I “candidati” al burnout sono generalmente:
- guidato da alti ideali; cercano nel loro comportamento di "raggiungere l'orizzonte"
- per lo più inconsapevoli dei propri limiti
- inclini a fabbricare disillusioni come abbiamo visto nel caso di Delphine e un giorno si dicono che niente ha più senso, perdono la voglia, la voglia di andare a lavorare e si ritrovano dal medico o addirittura in ospedale.
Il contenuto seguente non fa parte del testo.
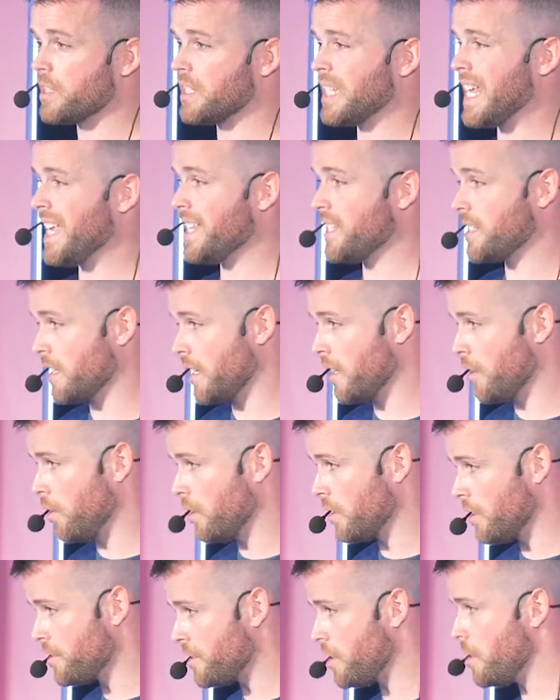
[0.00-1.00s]
testing all
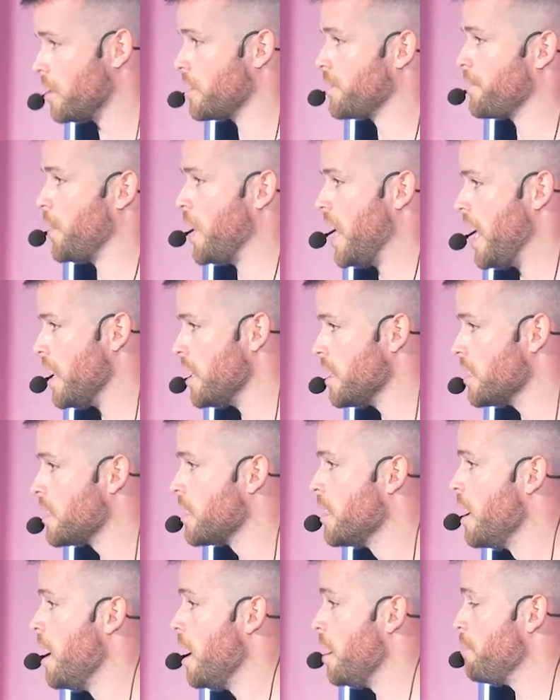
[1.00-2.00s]
their dogs for health
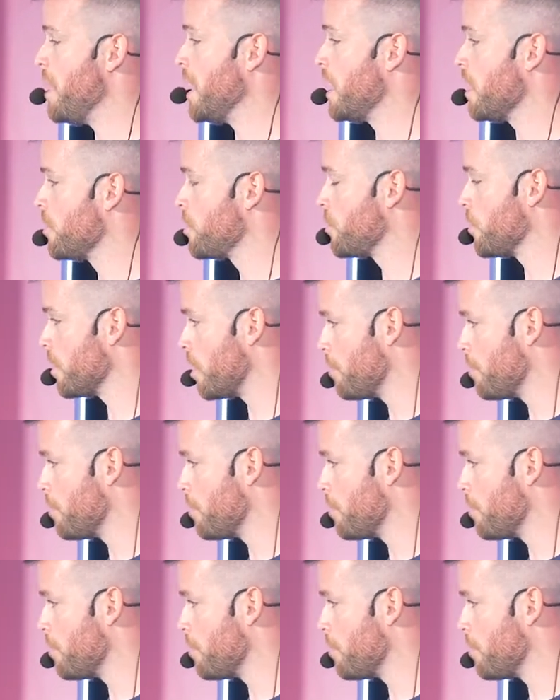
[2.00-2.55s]
and making sure their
L'entourage, che è molto importante prendere in considerazione nel processo, tende a:
- dirsi che un dipendente che rientra da un burnout è fragile e quindi tende ad adottare soluzioni troppo radicali (trasferimento, svincolo da ogni responsabilità) a volte su richiesta dell'interessato. Può tuttavia trovarsi molto rapidamente in difficoltà e sviluppare sintomi simili a quelli del burnout quando non è così.
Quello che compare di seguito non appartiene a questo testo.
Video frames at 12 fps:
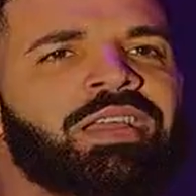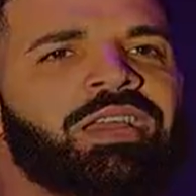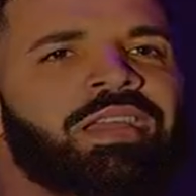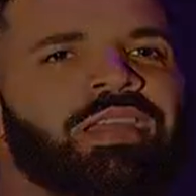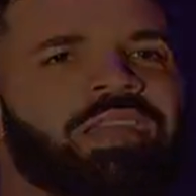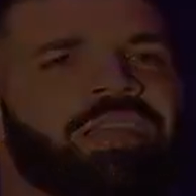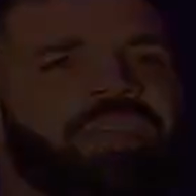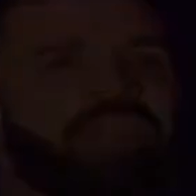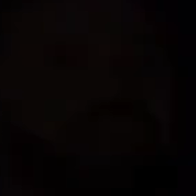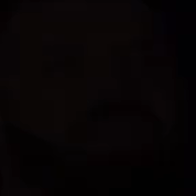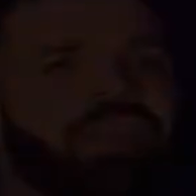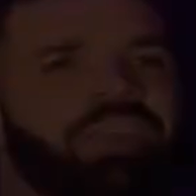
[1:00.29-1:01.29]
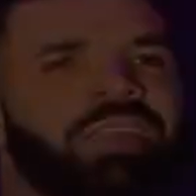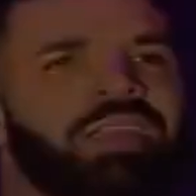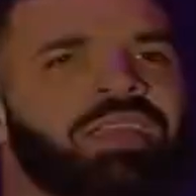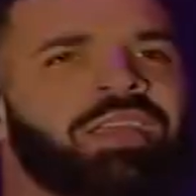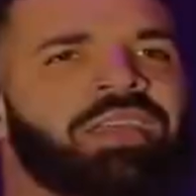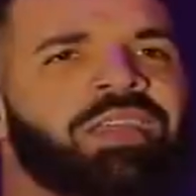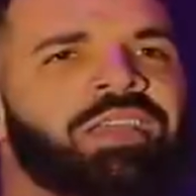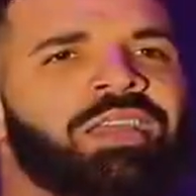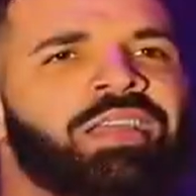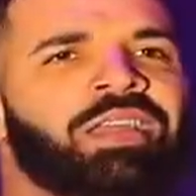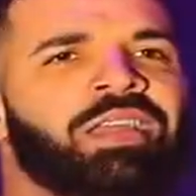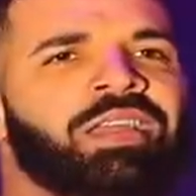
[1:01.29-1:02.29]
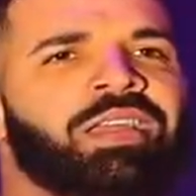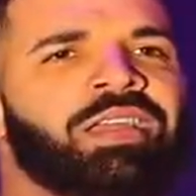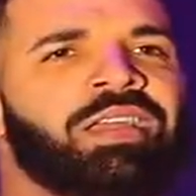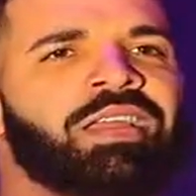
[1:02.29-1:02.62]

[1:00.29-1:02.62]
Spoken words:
(no one is talking)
- pensare che rappresenti una minaccia, in particolare per i dirigenti che poi vogliono tutelarsi
- o per iperproteggerlo, indebolendolo ancora di più.
In generale, consigliamo alle aziende, piuttosto che ricorrere a soluzioni radicali, di fornire un supporto “gentile e benevolo” per il ritorno di un burnout.
Se il dipendente non desidera il supporto perché non può essere mobilitato, offriamo supporto o dal dirigente, dai colleghi più vicini o dal medico del lavoro.